** Opening MATERIAL FOR THE TASK block **

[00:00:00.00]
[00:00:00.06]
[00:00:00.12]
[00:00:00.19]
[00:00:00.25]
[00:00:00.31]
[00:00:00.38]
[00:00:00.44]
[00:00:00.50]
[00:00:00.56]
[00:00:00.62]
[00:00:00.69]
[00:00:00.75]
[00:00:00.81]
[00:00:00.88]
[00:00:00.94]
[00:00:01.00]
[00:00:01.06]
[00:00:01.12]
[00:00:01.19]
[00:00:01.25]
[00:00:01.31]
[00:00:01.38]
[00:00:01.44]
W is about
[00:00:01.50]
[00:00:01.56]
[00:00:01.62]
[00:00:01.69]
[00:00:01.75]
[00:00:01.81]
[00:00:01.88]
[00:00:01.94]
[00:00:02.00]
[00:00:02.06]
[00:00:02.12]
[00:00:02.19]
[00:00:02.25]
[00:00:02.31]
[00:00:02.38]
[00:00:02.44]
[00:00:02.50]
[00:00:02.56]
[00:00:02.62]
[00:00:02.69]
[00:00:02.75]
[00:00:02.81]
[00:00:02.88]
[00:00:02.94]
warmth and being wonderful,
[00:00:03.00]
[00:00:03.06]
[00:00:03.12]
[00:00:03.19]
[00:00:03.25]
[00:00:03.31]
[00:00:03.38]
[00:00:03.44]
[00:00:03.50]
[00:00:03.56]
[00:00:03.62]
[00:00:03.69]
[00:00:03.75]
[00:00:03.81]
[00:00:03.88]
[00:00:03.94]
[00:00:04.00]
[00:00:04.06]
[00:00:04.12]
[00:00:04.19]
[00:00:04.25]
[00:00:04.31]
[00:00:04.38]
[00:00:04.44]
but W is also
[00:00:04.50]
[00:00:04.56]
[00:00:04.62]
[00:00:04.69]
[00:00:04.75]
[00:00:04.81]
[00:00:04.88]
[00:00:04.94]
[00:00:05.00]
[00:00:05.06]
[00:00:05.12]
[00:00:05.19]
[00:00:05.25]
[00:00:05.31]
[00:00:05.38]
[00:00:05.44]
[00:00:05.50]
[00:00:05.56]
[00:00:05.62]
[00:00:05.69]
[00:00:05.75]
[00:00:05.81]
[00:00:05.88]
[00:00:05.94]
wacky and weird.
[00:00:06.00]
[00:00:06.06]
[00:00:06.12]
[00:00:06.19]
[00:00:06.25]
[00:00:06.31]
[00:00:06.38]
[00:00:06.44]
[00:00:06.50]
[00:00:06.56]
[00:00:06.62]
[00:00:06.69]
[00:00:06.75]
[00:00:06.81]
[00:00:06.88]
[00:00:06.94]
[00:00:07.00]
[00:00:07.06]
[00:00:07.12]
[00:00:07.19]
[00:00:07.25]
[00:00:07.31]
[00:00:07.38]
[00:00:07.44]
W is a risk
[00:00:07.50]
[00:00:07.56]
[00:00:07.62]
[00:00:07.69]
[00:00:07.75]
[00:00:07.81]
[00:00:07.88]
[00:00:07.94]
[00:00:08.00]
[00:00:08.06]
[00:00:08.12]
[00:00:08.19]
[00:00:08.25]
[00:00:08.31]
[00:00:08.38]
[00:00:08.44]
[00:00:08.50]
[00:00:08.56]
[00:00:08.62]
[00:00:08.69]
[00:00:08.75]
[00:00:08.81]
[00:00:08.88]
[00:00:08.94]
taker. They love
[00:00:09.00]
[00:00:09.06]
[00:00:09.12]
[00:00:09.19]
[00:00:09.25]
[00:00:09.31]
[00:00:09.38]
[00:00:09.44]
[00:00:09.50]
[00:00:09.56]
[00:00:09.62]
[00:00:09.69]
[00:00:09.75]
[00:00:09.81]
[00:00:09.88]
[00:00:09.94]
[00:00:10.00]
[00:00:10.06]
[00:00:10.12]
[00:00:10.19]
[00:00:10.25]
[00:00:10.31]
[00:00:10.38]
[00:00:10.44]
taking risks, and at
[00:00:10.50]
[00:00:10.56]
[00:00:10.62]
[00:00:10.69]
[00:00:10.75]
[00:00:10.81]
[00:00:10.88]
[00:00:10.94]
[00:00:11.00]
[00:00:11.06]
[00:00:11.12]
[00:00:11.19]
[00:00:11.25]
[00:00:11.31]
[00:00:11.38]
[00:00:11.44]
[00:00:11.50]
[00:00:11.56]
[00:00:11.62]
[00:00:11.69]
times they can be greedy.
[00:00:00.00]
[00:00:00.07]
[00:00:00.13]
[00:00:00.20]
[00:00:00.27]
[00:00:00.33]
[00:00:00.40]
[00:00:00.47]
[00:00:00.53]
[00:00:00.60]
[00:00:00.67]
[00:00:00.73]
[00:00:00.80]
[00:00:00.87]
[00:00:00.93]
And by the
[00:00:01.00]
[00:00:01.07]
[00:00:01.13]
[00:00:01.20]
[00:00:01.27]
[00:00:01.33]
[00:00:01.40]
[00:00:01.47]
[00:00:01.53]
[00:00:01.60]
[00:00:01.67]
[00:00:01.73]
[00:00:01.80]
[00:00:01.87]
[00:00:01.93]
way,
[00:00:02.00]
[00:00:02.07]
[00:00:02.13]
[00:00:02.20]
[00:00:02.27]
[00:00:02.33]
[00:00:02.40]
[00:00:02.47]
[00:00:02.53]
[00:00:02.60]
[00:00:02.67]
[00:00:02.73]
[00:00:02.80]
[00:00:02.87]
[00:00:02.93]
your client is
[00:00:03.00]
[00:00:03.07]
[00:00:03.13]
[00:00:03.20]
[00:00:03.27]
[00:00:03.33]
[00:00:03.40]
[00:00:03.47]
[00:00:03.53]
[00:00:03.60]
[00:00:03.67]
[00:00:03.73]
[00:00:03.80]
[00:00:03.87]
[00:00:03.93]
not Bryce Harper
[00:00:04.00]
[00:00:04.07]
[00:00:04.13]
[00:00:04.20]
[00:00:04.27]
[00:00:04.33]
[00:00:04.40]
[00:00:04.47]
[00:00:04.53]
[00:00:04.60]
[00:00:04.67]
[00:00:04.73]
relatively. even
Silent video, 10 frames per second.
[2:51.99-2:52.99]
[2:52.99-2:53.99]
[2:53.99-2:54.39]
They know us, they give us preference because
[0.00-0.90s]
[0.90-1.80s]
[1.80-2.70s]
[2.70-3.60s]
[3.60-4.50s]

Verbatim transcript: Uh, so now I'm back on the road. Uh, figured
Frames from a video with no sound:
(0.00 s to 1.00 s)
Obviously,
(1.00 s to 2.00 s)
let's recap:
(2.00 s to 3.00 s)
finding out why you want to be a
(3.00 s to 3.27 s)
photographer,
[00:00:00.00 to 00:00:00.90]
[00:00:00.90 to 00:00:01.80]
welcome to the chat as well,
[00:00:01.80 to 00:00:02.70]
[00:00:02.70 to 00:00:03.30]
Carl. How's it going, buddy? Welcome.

** Closing MATERIAL FOR THE TASK block **

__REQUIREMENT__.
Return the span of lines in the data above that opens at the line with "[00:00:08.69]" and closes at the line with "[00:00:10.69]", exactly, ends included, nothing else.

__RESULT FOR THIS TASK__.
[00:00:08.69]
[00:00:08.75]
[00:00:08.81]
[00:00:08.88]
[00:00:08.94]
taker. They love
[00:00:09.00]
[00:00:09.06]
[00:00:09.12]
[00:00:09.19]
[00:00:09.25]
[00:00:09.31]
[00:00:09.38]
[00:00:09.44]
[00:00:09.50]
[00:00:09.56]
[00:00:09.62]
[00:00:09.69]
[00:00:09.75]
[00:00:09.81]
[00:00:09.88]
[00:00:09.94]
[00:00:10.00]
[00:00:10.06]
[00:00:10.12]
[00:00:10.19]
[00:00:10.25]
[00:00:10.31]
[00:00:10.38]
[00:00:10.44]
taking risks, and at
[00:00:10.50]
[00:00:10.56]
[00:00:10.62]
[00:00:10.69]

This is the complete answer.